Material for this exercise
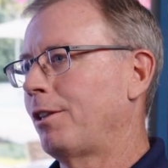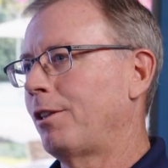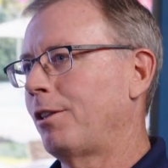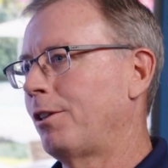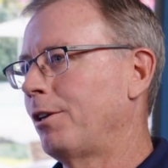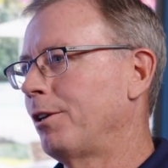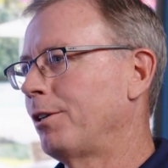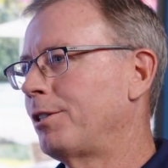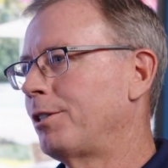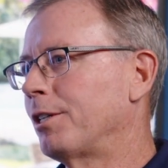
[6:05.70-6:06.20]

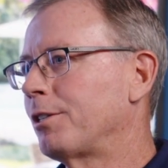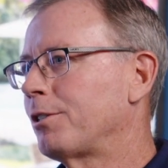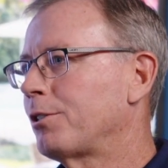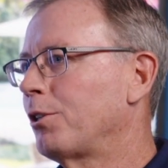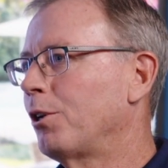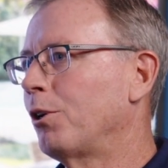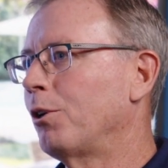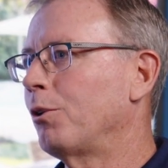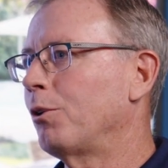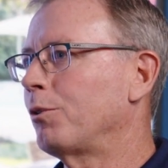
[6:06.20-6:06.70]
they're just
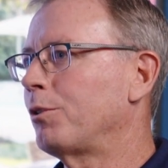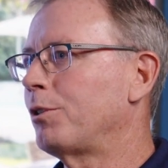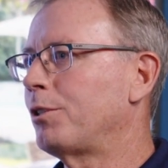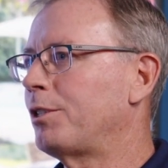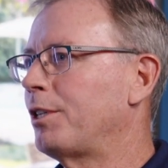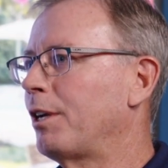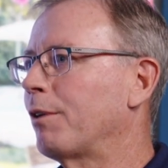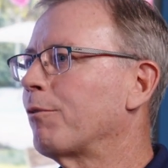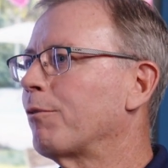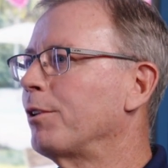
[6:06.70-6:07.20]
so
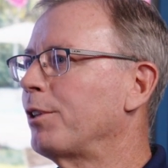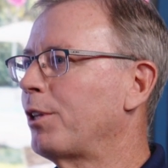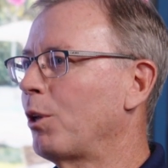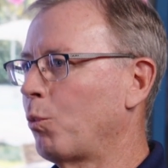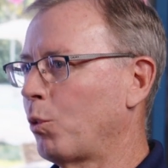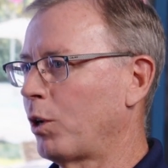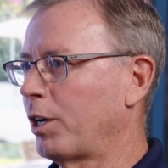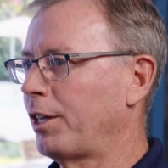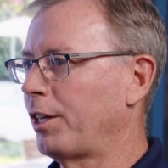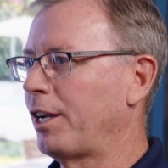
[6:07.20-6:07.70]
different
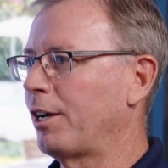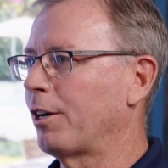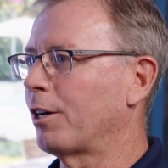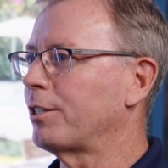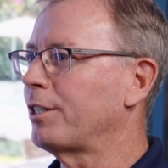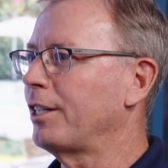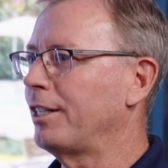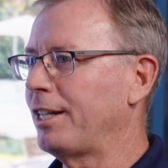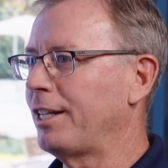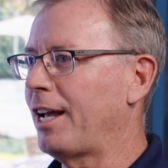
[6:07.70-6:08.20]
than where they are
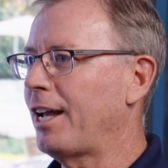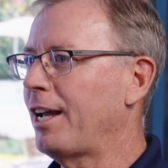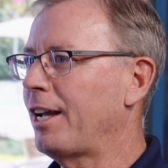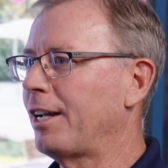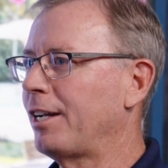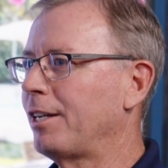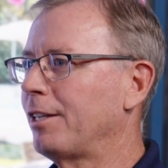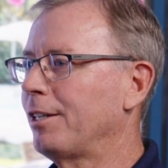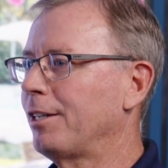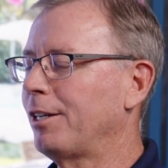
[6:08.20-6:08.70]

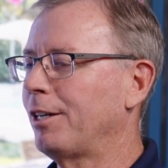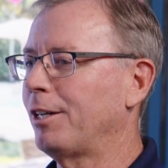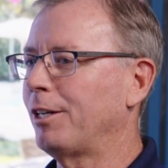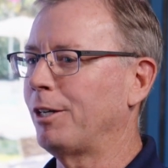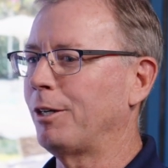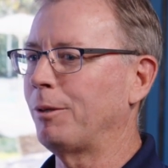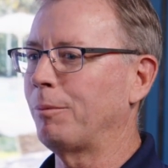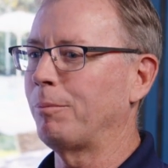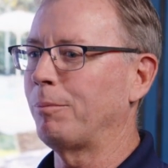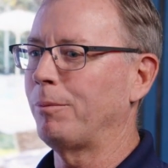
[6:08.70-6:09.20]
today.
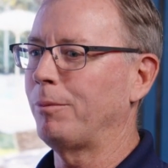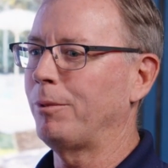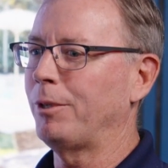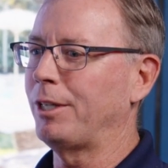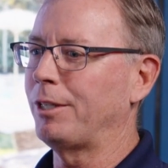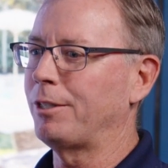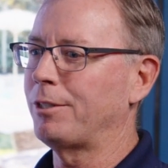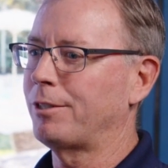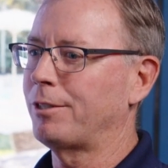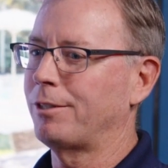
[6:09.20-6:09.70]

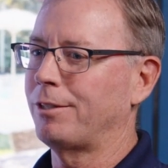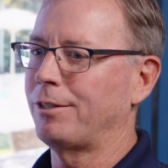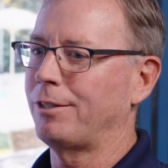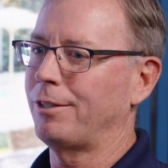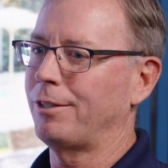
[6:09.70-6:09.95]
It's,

What the exercise asks
Word-for-word output of the material above is needed, with the pictures left out.

Response to this task
[6:05.70-6:06.20]

[6:06.20-6:06.70]
they're just
[6:06.70-6:07.20]
so
[6:07.20-6:07.70]
different
[6:07.70-6:08.20]
than where they are
[6:08.20-6:08.70]

[6:08.70-6:09.20]
today.
[6:09.20-6:09.70]

[6:09.70-6:09.95]
It's,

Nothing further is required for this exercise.